START RAW DATA

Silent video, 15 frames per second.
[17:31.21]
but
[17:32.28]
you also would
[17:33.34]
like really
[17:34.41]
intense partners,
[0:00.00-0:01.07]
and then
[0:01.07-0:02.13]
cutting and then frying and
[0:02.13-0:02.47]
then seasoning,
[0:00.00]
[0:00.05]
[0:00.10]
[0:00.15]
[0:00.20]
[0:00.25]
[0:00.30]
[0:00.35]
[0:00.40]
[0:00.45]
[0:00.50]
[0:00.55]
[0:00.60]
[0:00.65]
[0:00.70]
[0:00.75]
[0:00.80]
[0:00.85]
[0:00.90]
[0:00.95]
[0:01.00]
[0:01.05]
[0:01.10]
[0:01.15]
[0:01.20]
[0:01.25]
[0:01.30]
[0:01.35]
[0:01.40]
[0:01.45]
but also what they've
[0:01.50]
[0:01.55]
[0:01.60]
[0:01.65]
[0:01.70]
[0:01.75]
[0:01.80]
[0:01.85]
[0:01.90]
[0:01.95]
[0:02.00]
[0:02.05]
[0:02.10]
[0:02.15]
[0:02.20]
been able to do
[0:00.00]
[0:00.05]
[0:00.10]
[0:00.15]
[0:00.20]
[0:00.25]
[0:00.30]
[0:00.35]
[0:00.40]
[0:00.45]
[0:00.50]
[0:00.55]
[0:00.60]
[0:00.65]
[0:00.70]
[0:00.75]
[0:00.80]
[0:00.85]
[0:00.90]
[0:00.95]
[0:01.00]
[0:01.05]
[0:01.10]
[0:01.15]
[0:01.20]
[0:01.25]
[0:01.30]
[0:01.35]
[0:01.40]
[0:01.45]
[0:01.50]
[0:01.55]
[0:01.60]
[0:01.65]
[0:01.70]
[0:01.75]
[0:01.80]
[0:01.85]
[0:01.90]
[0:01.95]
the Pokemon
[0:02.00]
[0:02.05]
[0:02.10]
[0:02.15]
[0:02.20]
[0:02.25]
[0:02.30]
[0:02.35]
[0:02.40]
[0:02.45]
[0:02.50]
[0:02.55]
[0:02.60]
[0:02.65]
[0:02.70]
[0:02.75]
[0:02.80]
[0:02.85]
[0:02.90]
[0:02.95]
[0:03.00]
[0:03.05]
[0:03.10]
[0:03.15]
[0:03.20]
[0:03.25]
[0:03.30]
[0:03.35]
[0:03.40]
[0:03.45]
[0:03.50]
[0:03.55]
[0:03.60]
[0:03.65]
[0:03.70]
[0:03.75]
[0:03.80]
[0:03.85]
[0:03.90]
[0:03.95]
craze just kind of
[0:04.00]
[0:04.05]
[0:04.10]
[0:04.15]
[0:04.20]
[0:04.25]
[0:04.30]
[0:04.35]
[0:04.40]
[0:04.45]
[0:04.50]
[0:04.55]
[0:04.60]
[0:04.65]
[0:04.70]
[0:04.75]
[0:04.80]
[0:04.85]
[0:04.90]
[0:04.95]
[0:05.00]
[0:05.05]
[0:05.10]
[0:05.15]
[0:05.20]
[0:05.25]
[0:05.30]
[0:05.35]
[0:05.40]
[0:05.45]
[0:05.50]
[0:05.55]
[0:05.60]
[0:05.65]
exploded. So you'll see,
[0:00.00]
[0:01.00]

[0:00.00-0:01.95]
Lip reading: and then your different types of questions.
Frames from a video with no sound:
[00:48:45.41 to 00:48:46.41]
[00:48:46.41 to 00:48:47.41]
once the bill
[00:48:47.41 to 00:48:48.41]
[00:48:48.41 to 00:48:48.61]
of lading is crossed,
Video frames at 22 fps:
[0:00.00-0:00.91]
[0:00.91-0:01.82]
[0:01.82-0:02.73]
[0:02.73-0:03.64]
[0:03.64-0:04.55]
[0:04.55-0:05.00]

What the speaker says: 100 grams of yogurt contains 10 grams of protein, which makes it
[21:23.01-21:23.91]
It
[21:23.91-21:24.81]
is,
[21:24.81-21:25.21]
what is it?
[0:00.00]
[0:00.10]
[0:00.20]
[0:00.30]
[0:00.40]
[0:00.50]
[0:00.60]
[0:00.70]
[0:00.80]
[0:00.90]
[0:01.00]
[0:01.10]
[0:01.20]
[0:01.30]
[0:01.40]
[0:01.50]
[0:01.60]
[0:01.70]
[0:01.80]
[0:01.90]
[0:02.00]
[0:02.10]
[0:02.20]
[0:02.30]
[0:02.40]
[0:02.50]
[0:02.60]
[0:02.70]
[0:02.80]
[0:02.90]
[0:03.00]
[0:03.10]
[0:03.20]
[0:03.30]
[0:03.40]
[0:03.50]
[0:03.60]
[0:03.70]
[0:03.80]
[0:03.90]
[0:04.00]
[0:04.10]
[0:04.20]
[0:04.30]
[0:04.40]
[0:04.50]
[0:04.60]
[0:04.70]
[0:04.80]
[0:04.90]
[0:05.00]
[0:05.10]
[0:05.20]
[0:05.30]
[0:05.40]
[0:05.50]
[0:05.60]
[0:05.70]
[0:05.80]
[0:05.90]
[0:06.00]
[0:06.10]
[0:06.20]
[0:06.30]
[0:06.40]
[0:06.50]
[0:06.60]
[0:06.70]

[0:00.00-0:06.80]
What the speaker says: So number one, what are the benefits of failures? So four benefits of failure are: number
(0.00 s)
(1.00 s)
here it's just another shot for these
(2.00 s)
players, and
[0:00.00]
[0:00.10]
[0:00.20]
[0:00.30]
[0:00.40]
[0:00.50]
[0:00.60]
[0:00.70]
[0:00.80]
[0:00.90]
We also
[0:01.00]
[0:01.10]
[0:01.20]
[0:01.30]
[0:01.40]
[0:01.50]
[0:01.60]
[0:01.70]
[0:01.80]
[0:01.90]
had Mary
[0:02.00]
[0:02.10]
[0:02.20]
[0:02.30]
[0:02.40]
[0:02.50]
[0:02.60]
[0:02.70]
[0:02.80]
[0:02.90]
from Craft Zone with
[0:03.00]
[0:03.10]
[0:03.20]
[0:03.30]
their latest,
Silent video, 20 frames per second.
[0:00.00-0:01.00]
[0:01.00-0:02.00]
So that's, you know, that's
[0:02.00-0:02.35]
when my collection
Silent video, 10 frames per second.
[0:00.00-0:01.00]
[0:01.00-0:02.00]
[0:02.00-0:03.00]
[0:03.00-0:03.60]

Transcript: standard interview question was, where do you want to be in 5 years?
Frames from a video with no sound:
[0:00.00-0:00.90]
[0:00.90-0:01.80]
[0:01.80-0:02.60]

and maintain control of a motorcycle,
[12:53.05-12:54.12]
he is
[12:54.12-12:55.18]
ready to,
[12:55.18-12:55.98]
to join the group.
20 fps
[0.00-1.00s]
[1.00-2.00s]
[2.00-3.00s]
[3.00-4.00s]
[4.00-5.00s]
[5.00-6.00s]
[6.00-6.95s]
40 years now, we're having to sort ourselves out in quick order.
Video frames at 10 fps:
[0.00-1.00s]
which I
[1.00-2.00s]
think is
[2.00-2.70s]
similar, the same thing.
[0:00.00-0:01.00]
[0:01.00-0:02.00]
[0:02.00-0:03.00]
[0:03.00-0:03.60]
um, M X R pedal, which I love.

END RAW DATA

* WHAT TO WORK ON *
Reproduce every line above that contains the string "says".

* SOLUTION TO THIS PROBLEM *
What the speaker says: 100 grams of yogurt contains 10 grams of protein, which makes it
What the speaker says: So number one, what are the benefits of failures? So four benefits of failure are: number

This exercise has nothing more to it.